ArcticZymes has secured its first supply agreement for the utility of Salt Active Nuclease High Quality (SAN HQ) in the cGMP manufacturing of viruses for gene therapy. ArcticZymes’ Novel SAN HQ enzyme offers gene therapy and vaccine customers a more cost effective and technically superior solution for removing contaminating DNA during the manufacturing process of therapeutic viruses. This represents a critical and challenging step in the manufacturing process where long-established alternative technologies are costlier and technically suboptimal. Cost and technical inefficiencies represent key challenges for the wider adoption of gene therapy. ArcticZymes SAN HQ allows customers to overcome these hurdles in one part of the complicated workflow in the manufacturing of cGMP grade therapeutic viruses. cGMP (current Good Manufacturing Practices) is relevant when a drug leaves the laboratory and enters into production, where scale, consistent quality and robustness are key requirements.
The undisclosed customer is a leading pioneer in the rapidly growing gene therapy market.
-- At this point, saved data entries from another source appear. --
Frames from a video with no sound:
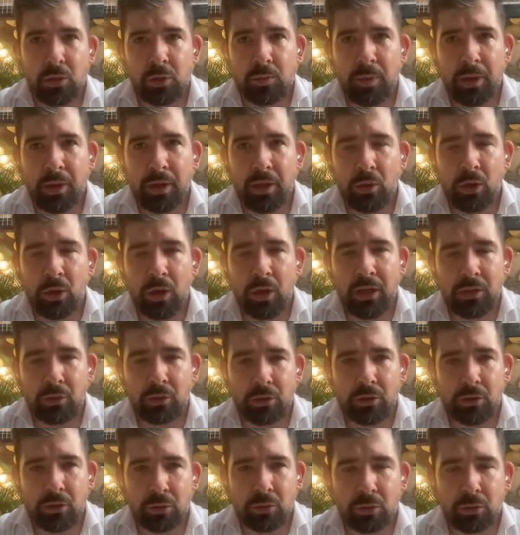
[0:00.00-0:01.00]
to speculate
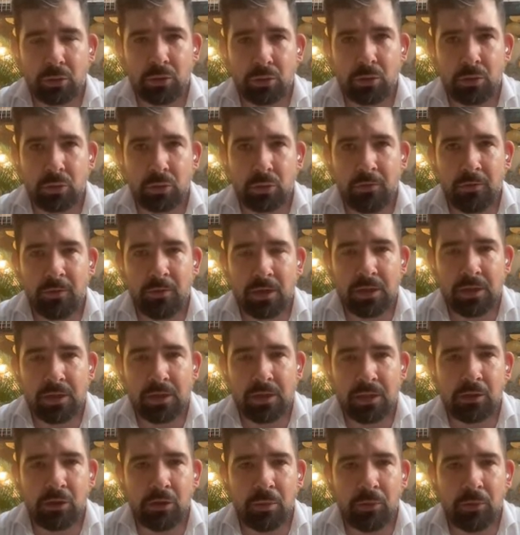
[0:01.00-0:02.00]
or to invest
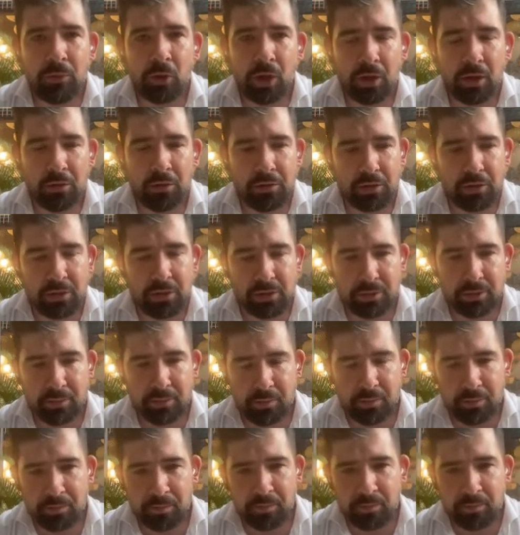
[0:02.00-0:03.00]
in cryptocurrencies
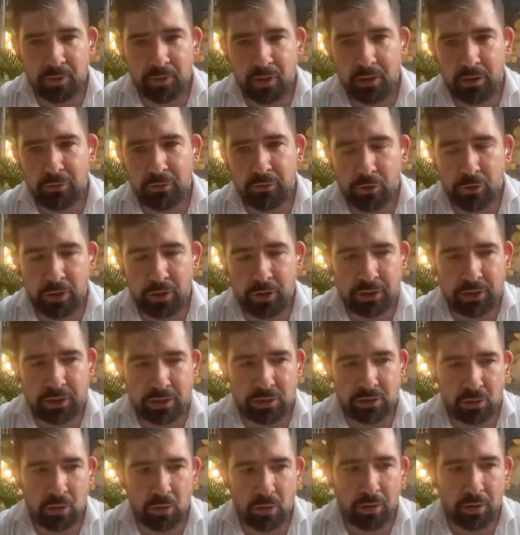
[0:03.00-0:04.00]
and forex
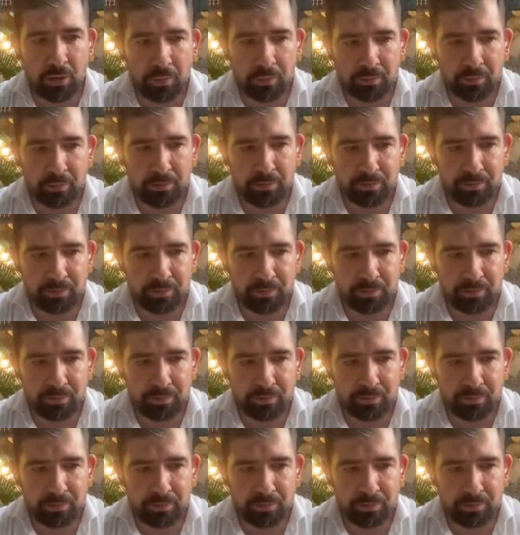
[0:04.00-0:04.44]
and so on.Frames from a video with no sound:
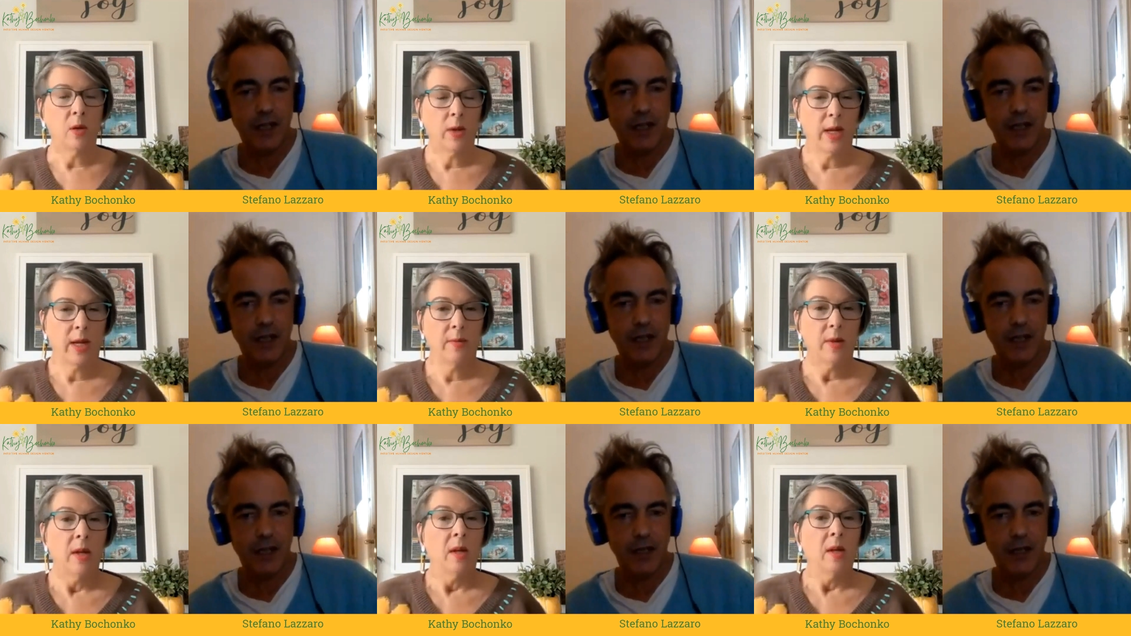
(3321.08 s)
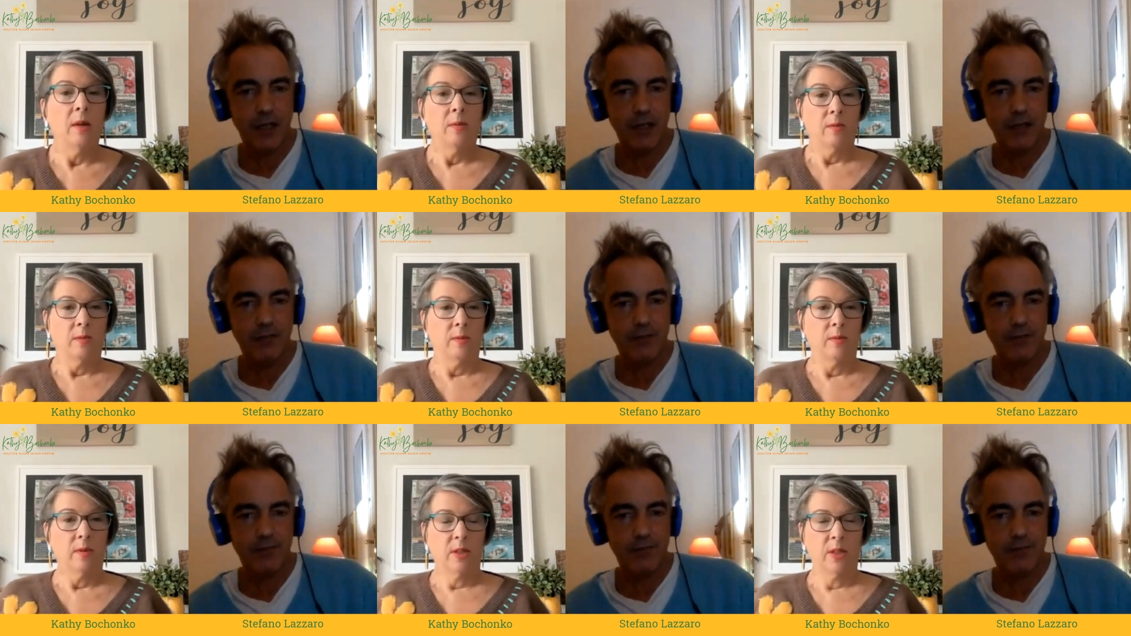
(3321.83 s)
Speaker 1: okay and,
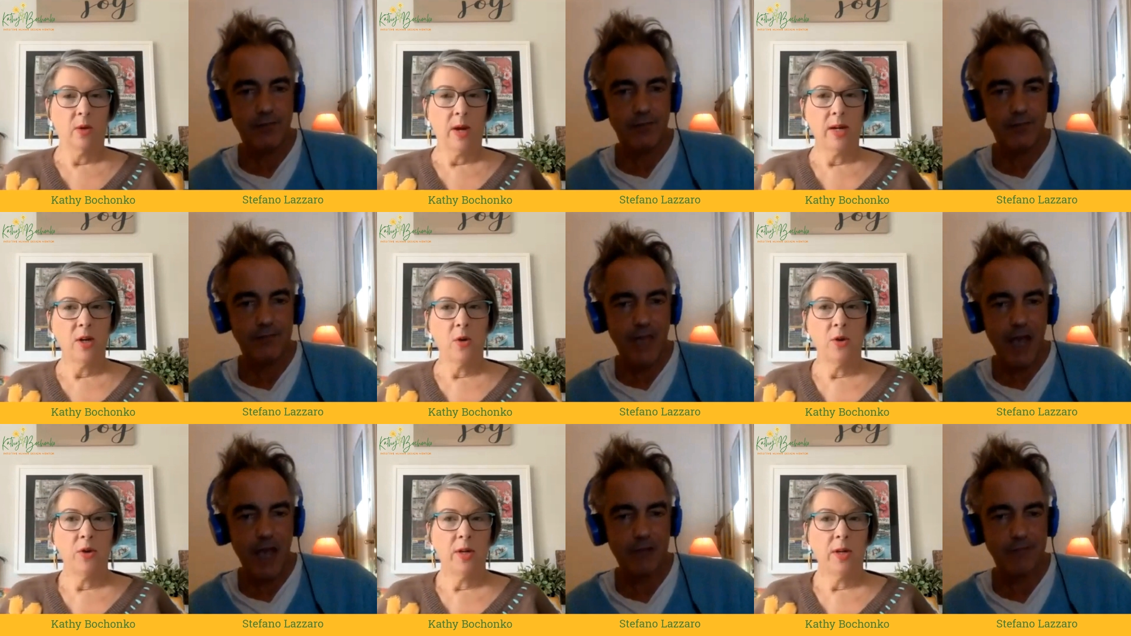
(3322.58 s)
so i know yeah.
Unlike traditional therapeutics, gene therapy provides realistic opportunity to cure devastating childhood genetic diseases and cancers by using viruses to modify DNA within a patient’s cells.
Commercial value of individual deals is anticipated to be in the 1-3 MNOK range per annum as customers lock down their large-scale cGMP manufacturing processes. The ability to produce viruses in large-scale is a critical factor to ensure that enough virus can be produced to support clinical trials and approved therapeutics.
“Securing our first supply agreement to support cGMP manufacturing of gene therapy viruses via our novel technologies is a milestone for ArcticZymes. We are excited and privileged that ArcticZymes can play a part in supporting our customers who are pioneering gene therapy solutions to cure devastating and life -threatening diseases.” says Jethro Holter, Managing Director ArcticZymes, AS.